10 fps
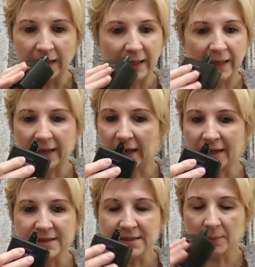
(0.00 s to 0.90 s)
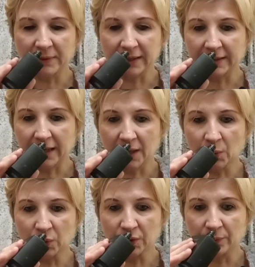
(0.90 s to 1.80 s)
Again, it's something that I
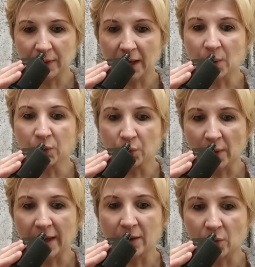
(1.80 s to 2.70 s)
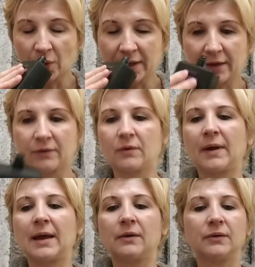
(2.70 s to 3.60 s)
would wear all year
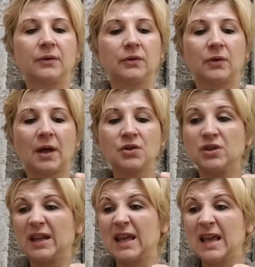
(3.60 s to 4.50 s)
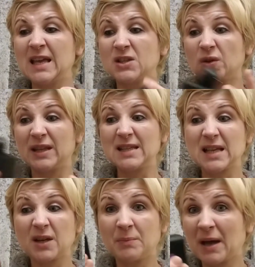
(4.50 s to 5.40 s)
round. So these
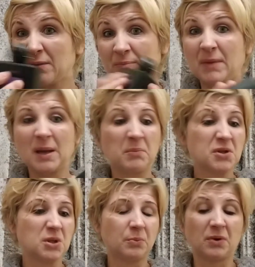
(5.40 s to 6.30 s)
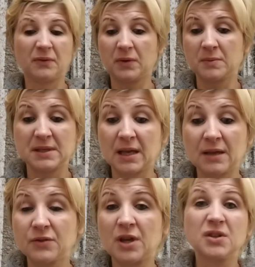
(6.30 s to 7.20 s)
are my budget perfumes.
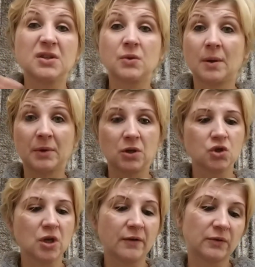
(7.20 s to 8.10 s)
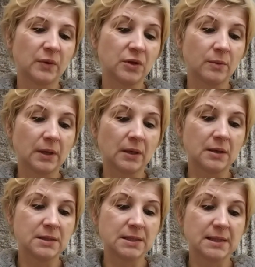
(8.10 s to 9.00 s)
I just thought I'm going to share it with you
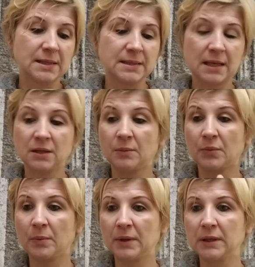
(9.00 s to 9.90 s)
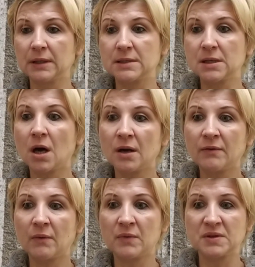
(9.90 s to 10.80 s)
because, as I said, probably the
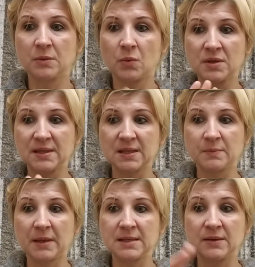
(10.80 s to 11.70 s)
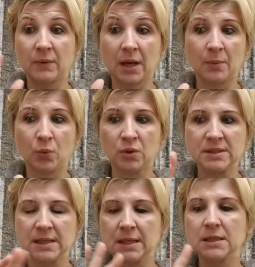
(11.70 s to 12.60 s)
Zara one was the most expensive when I
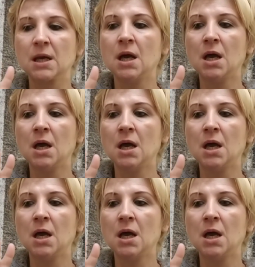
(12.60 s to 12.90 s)
bought it.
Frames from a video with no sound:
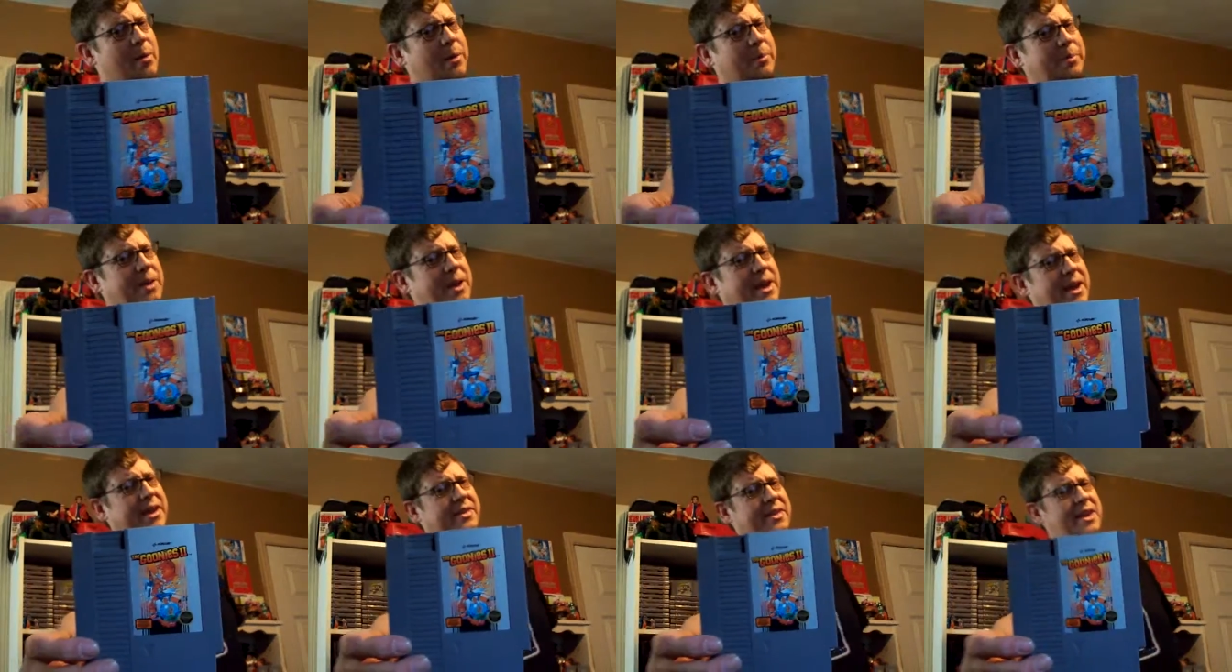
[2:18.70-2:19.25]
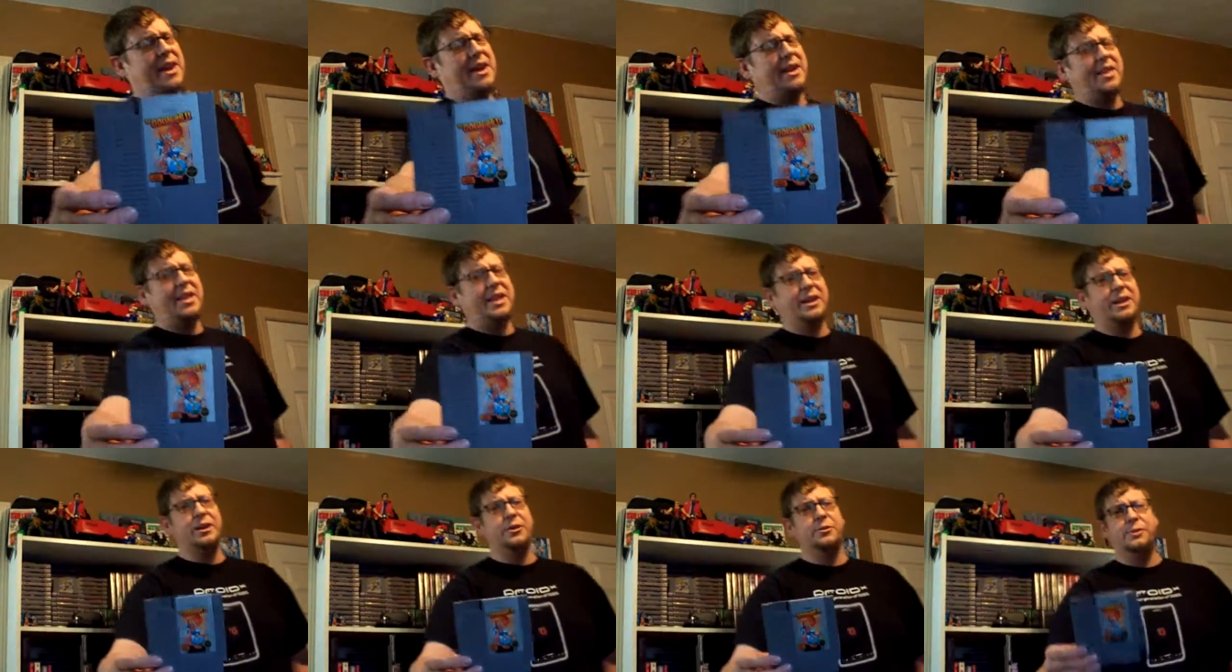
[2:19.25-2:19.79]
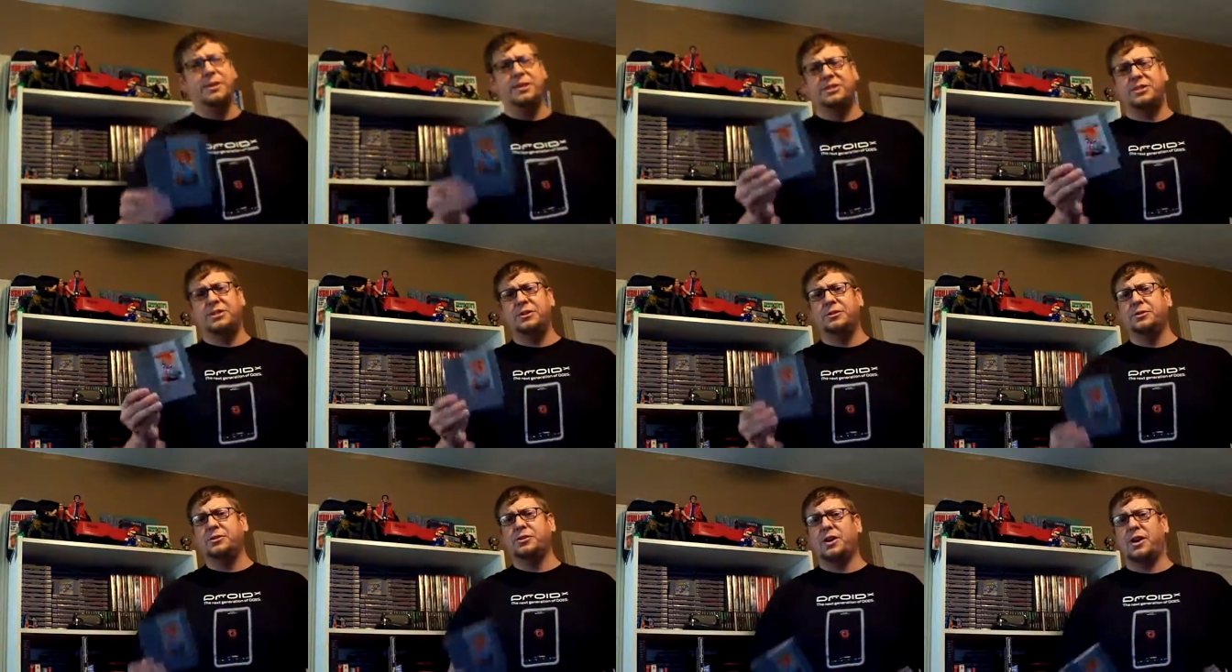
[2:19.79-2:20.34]
play the hell out of Goonies
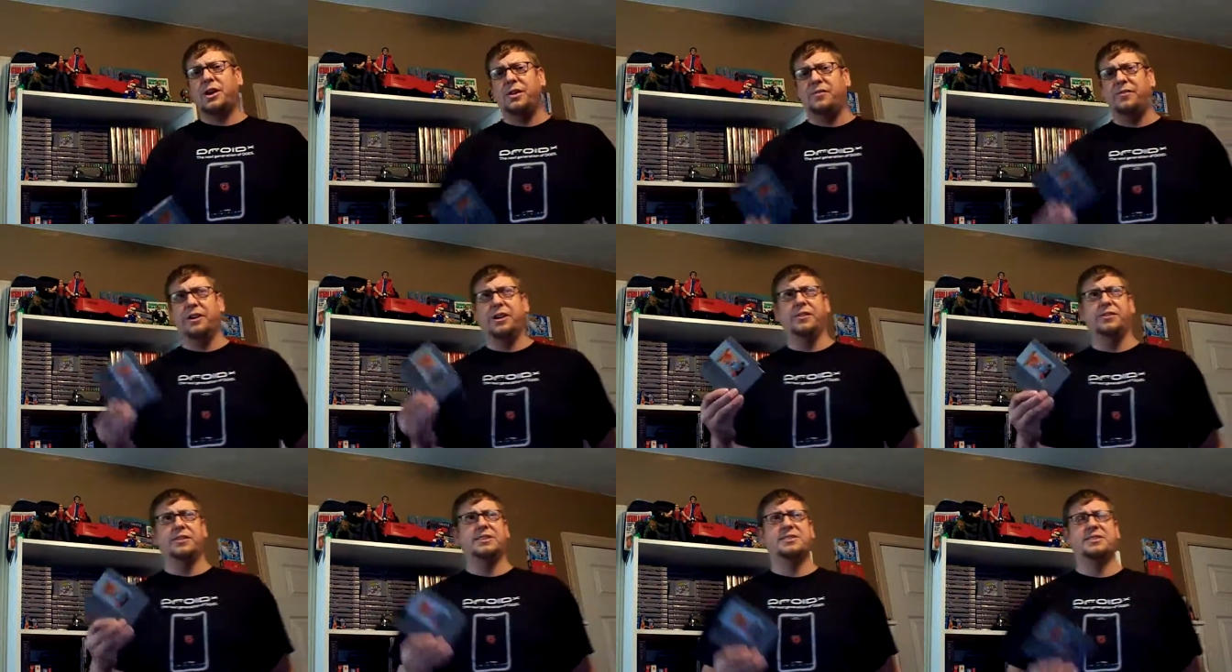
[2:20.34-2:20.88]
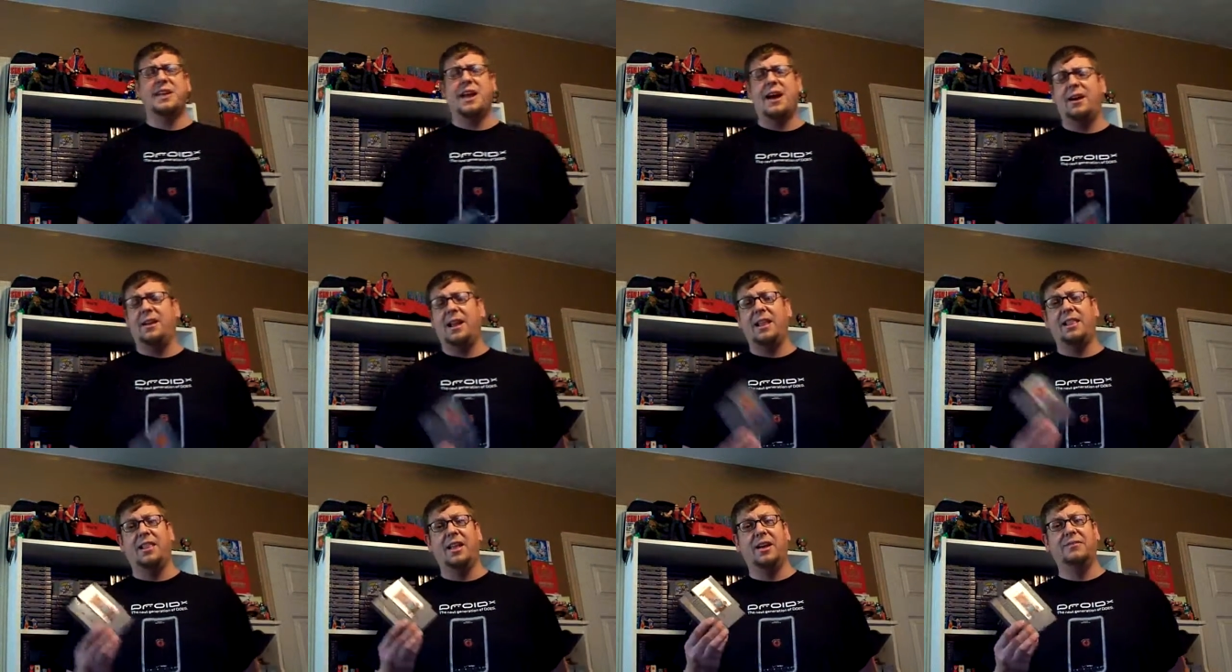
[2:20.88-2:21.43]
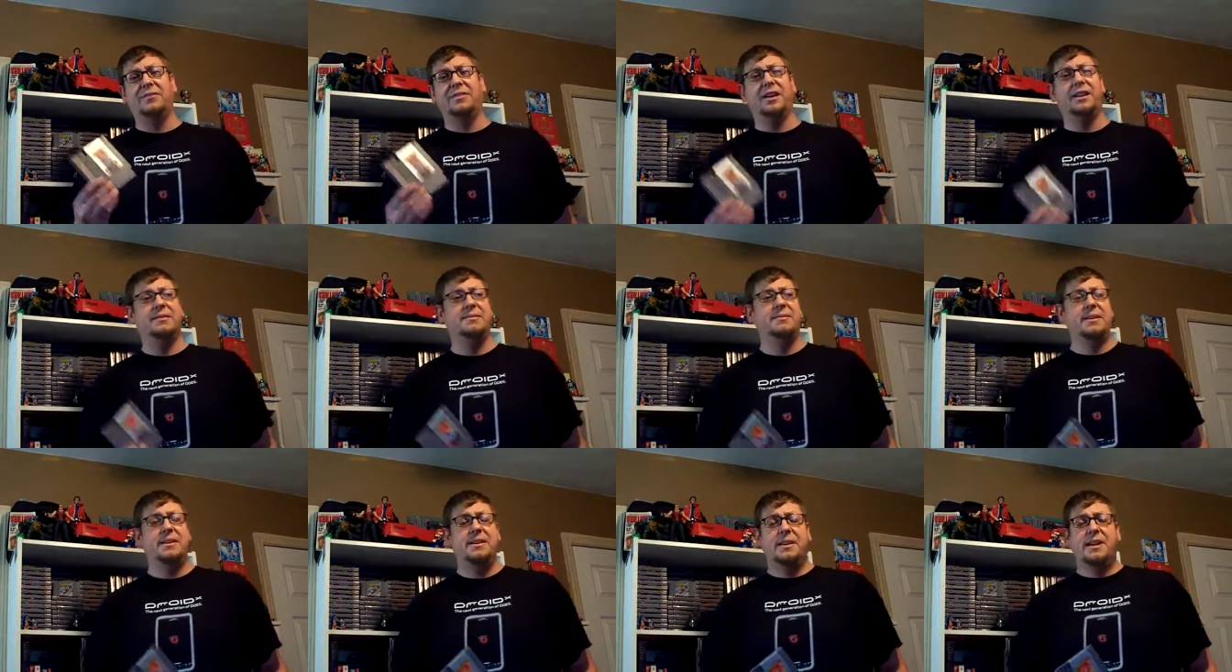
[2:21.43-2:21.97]
2 trying to figure this out. I loved it.
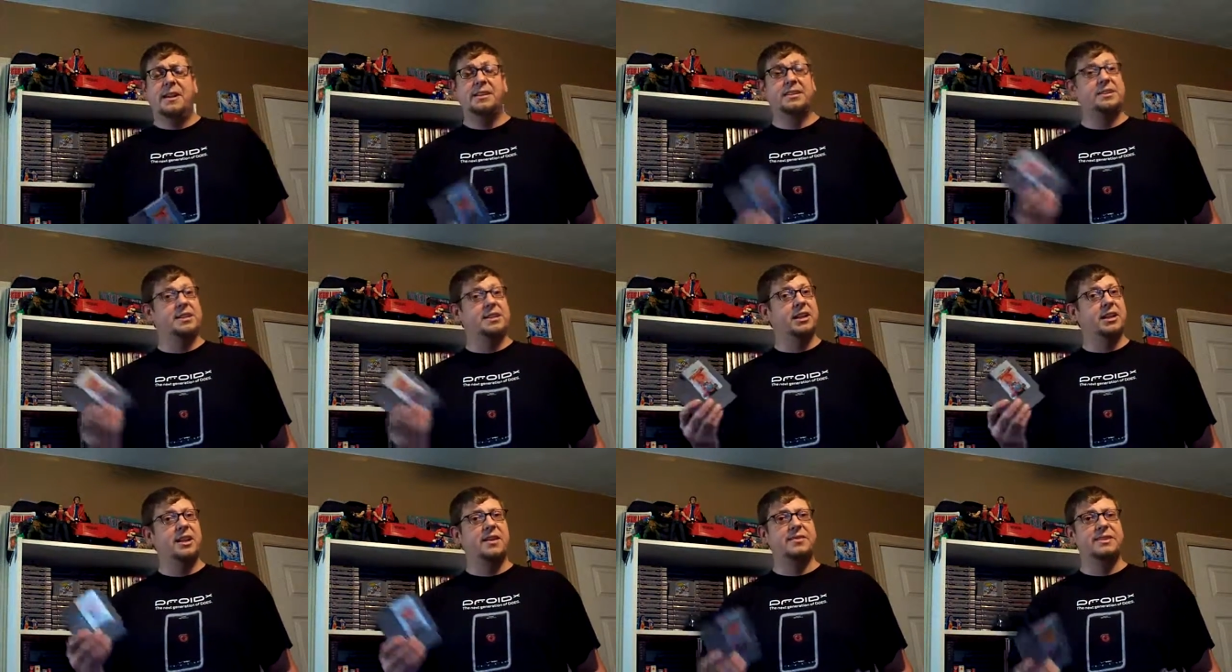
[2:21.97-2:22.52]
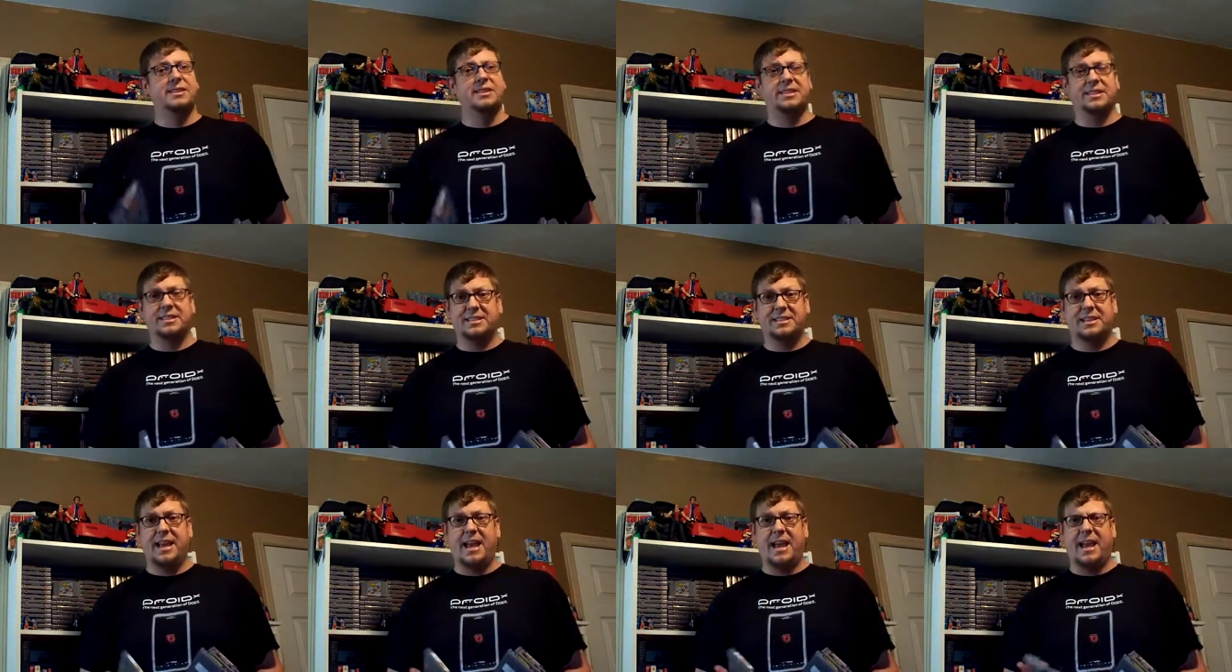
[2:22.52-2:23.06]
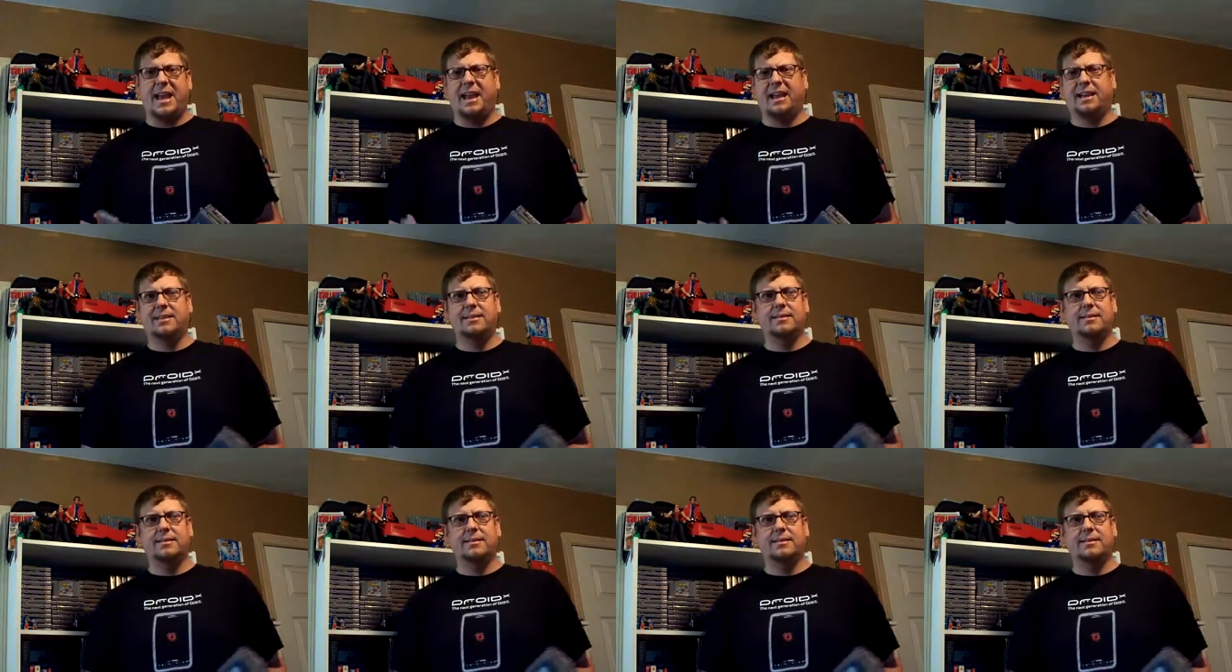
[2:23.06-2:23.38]
Still love it to this day.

========

PROBLEM REQUIREMENTS: Your answer must be an exact copy of the records above, with every picture left out.

ANSWER TO THE EXERCISE:
10 fps
(0.00 s to 0.90 s)
(0.90 s to 1.80 s)
Again, it's something that I
(1.80 s to 2.70 s)
(2.70 s to 3.60 s)
would wear all year
(3.60 s to 4.50 s)
(4.50 s to 5.40 s)
round. So these
(5.40 s to 6.30 s)
(6.30 s to 7.20 s)
are my budget perfumes.
(7.20 s to 8.10 s)
(8.10 s to 9.00 s)
I just thought I'm going to share it with you
(9.00 s to 9.90 s)
(9.90 s to 10.80 s)
because, as I said, probably the
(10.80 s to 11.70 s)
(11.70 s to 12.60 s)
Zara one was the most expensive when I
(12.60 s to 12.90 s)
bought it.
Frames from a video with no sound:
[2:18.70-2:19.25]
[2:19.25-2:19.79]
[2:19.79-2:20.34]
play the hell out of Goonies
[2:20.34-2:20.88]
[2:20.88-2:21.43]
[2:21.43-2:21.97]
2 trying to figure this out. I loved it.
[2:21.97-2:22.52]
[2:22.52-2:23.06]
[2:23.06-2:23.38]
Still love it to this day.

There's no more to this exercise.